More white families are moving from London to the regions while many immigrants arrive in the capital from overseas, the think-tank Migrationwatch says.
The change in 10 years has been “extraordinarily rapid”, with 606,000 more people moving out of London than arrived from elsewhere in the country. In the same period, a net 726,000 immigrants arrived in the capital.
Other regions, notably the South West, South East and East Midlands are having to expand rapidly to deal with the white outflow from London, putting strain on their housing, transport, education and health systems.
Of the migration from London, almost 300,000 people moved to the South West between 1993 and 2003 and 181,000 went to the east of England.
Migrationwatch says the changes, even for a city as diverse and as vibrant as London, are “unprecedented”.
It says: “Migration within the UK is mainly from areas of high ethnic minority population to those with predominantly white populations.
“The effect is a rapid increase in the ethnic minority composition of some boroughs, resulting from an outflow of the white population and an inflow of African and Asian international migrants.
“This is accentuated by demographic factors such as the age distribution and fertility rates of some ethnic minority groups. Overall, the result is that the white population of the UK and the ethnic minority are becoming increasingly separated.”
The think-tank says the trend has serious implications for “social cohesion”, a worry expressed by an independent report into the disturbances in Oldham, Burnley and Bradford in 2001.
That report said that different ethnic groups were living “parallel lives” and issued a warning that the segregation and lack of contact between the races built up fear which was easily exploited by extremists.
The London School of Economics registered findings similar to those of Migrationwatch in a study of the latest census figures.
It found evidence for the first time in Britain of the phenomenon known in America as “white flight”, as white families leave areas of high ethnic minority populations. It said that, as a result, members of ethnic minorities in some inner-city areas were becoming more isolated from the white population.
Migrationwatch says there is a “correlation” in London between the rate of people leaving a particular borough and the size of the black and Asian populations there.

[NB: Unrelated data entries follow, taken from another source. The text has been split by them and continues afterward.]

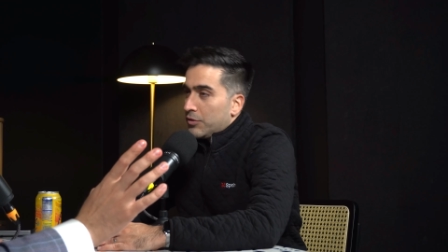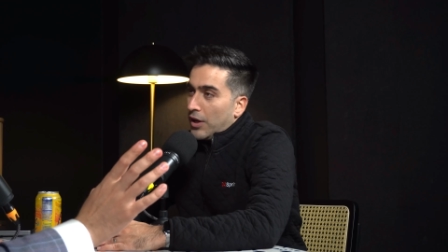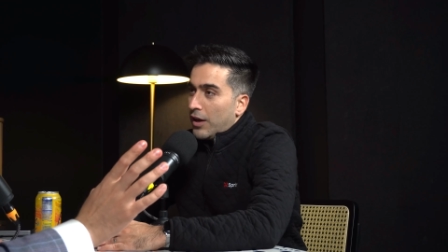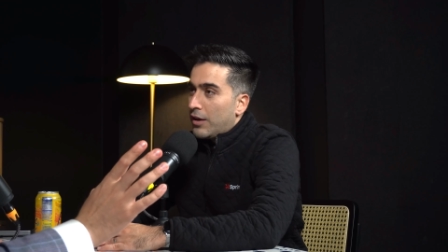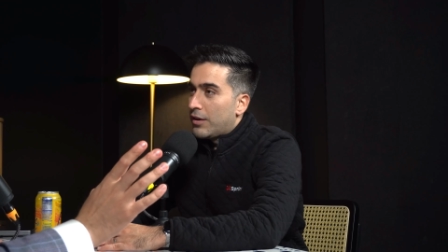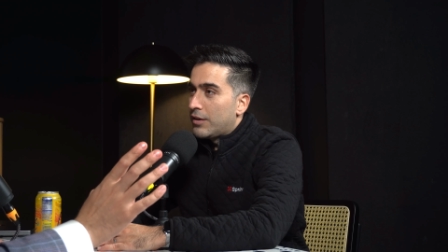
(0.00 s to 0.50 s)

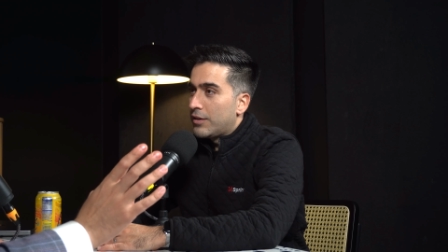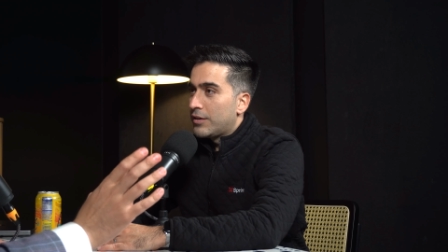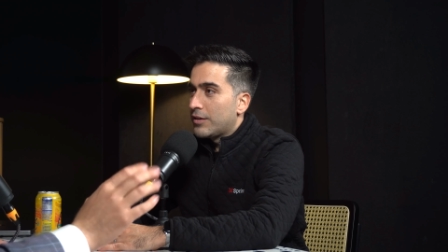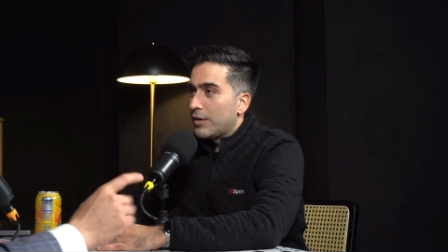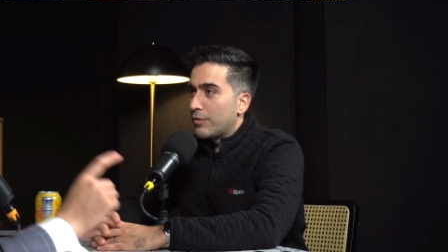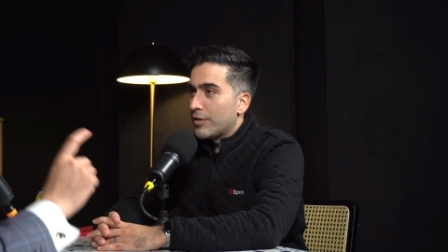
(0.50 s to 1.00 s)
Yeah,
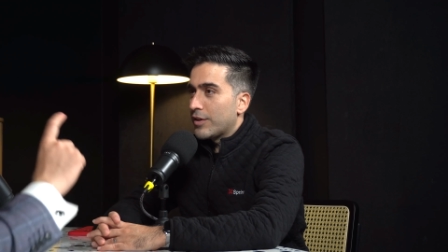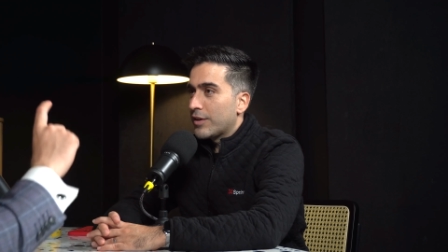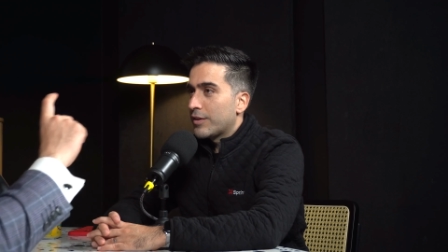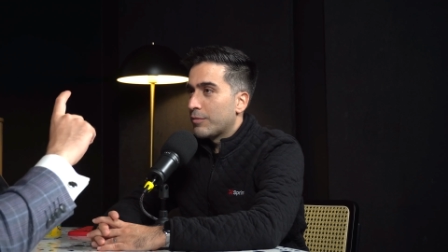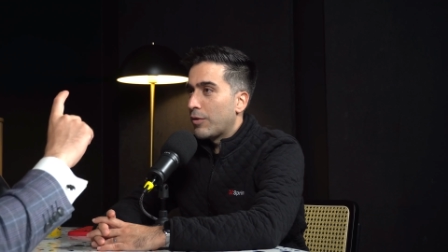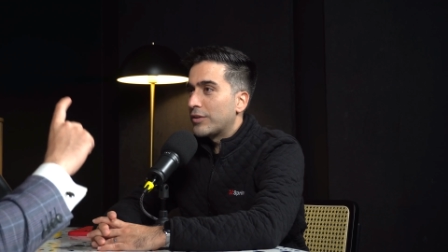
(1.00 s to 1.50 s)
everything.
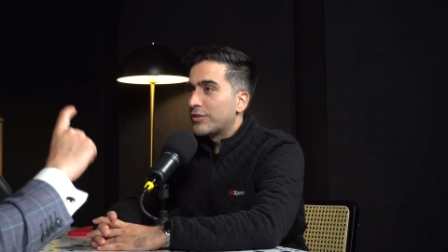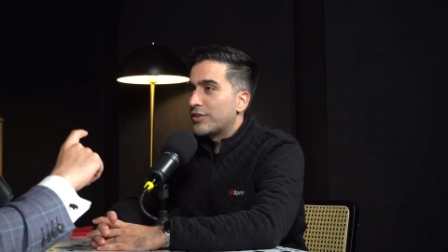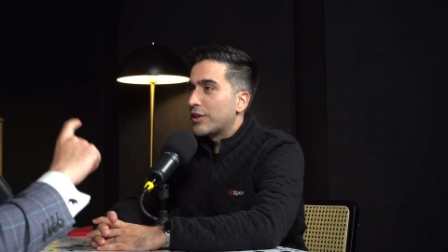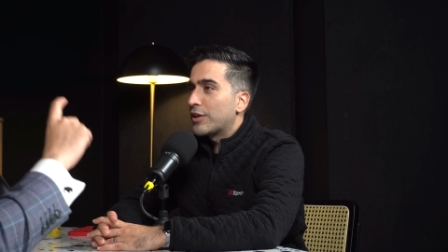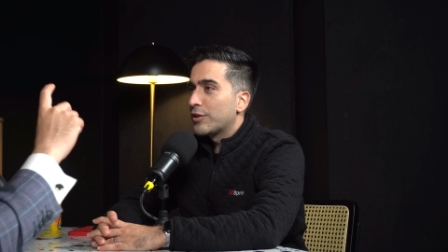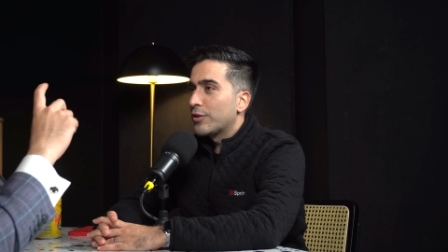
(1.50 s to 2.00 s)
Implant One
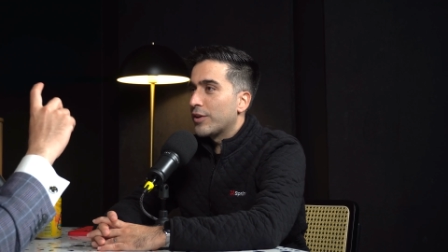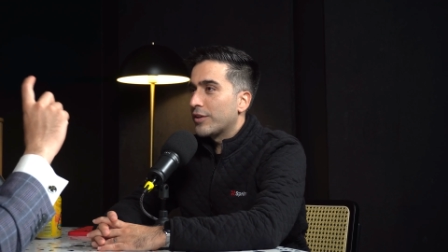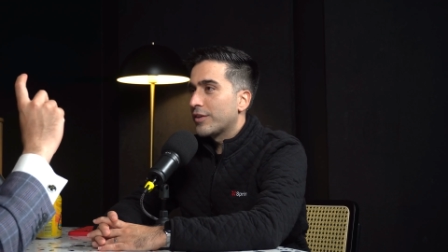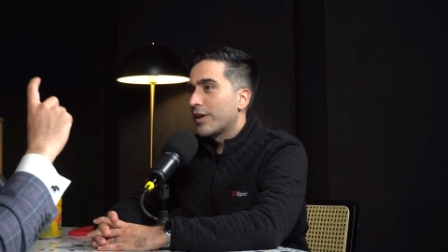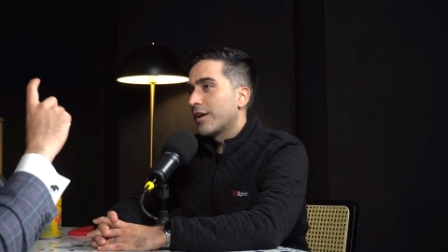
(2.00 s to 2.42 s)
itself, single unit. The yeah.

For example, Brent had one of the largest net outward migrations and has one of the largest proportions of ethnic minorities at 54 per cent. Newham’s net migration was the second highest and it has the highest proportion of black and Asian people at 59 per cent.
Sir Andrew Green, the chairman of Migrationwatch, said: “As international immigration into London and the South East has risen, outward migration has accelerated.

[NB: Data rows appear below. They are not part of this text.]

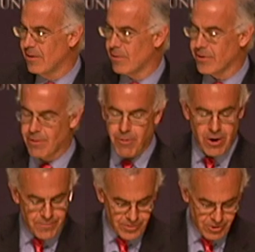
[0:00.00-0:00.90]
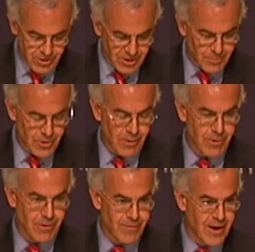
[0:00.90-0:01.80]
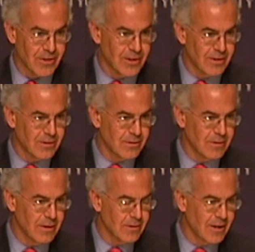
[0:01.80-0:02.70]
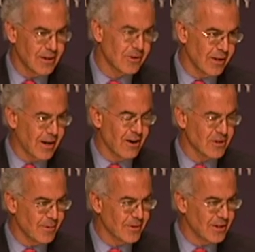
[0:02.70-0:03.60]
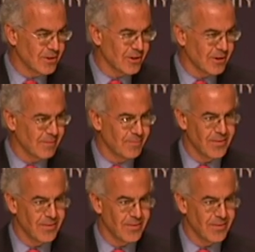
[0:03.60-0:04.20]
where they're part of a learning community, where the faculty intensely cares about teaching,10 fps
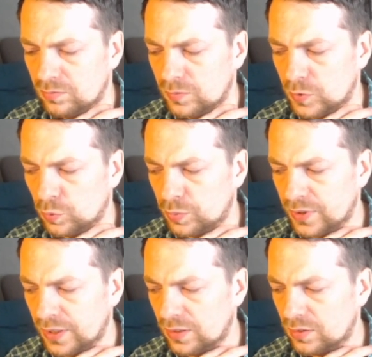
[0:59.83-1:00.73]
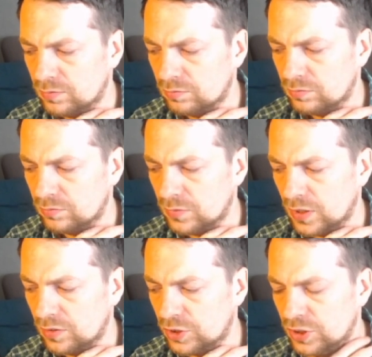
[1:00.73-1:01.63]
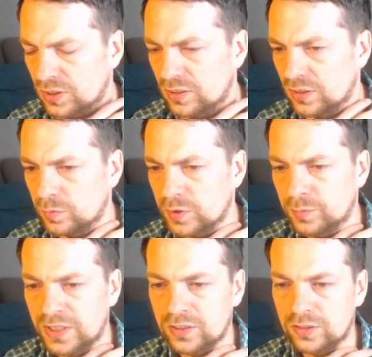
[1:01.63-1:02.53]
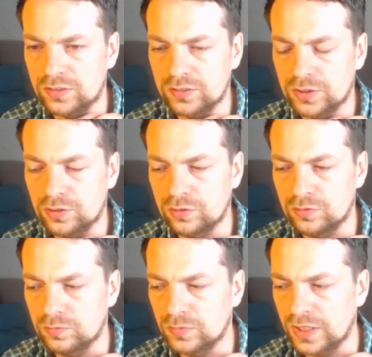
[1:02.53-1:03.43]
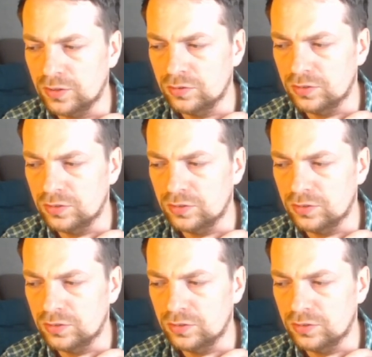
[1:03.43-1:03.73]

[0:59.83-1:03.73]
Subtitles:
to play just a little bit better. So I don't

“This is an extremely undesirable development for long-term community relations.”
The study is likely to add to the acrimonious debate on immigration, which prompted the Government to announce new measures aimed at reassuring voters that the issue was under control.

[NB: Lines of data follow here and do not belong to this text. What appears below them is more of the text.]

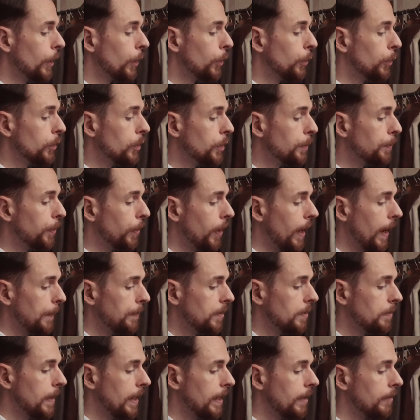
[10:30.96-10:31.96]
could you
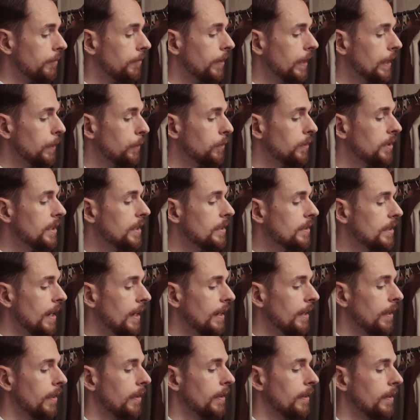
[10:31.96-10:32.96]
perhaps make a video
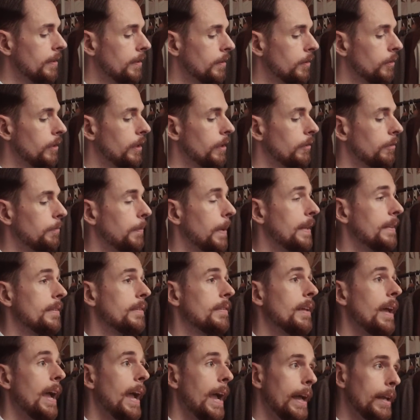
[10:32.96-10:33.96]
detailing the history of
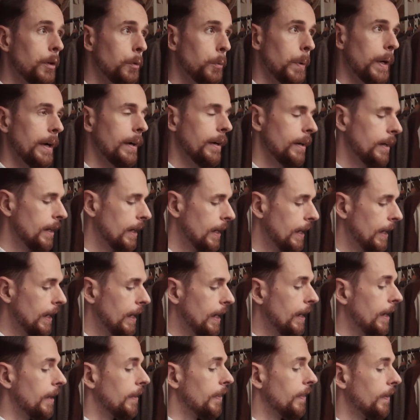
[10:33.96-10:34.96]
men's headwear?
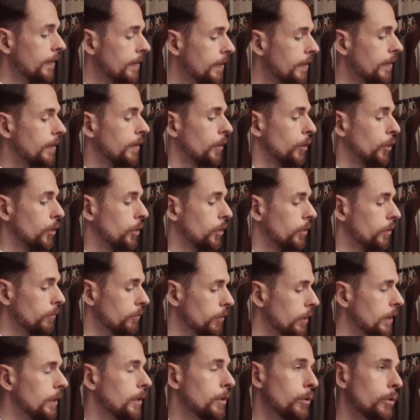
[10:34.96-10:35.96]
This is a
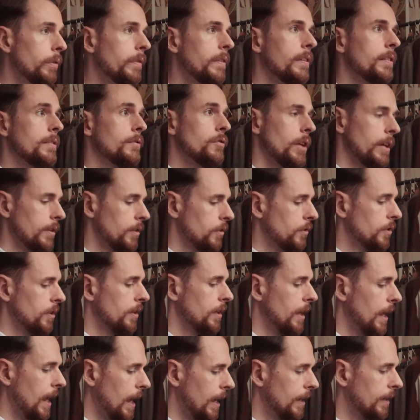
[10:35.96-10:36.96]
really cool
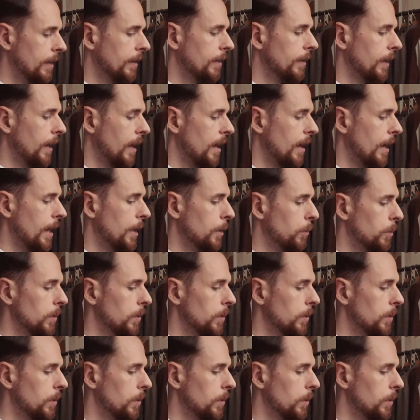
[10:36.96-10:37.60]
suggestion and I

Tony Blair told MPs yesterday that the reforms would “probably” reduce net immigration, which is running at around 150,000 a year.
But Michael Howard, the Tory leader, said that would not happen without an annual ceiling on immigration, of the sort his party has proposed.
Office for National Statistics figures published yesterday suggested that more workers were arriving from eastern Europe since the enlargement of the EU in May than the Government predicted.
More than 90,000 people from the eight former Soviet-bloc states that joined the EU have come to Britain to stay for longer than three months.
Before enlargement, ministers suggested an annual total of between 5,000 and 13,000 additional migrants.
The Home Office said the figures were based on the International Passenger Survey. “They reflect arrivals only and include seasonal workers, students working here for the holidays and others who are here for shorter periods.”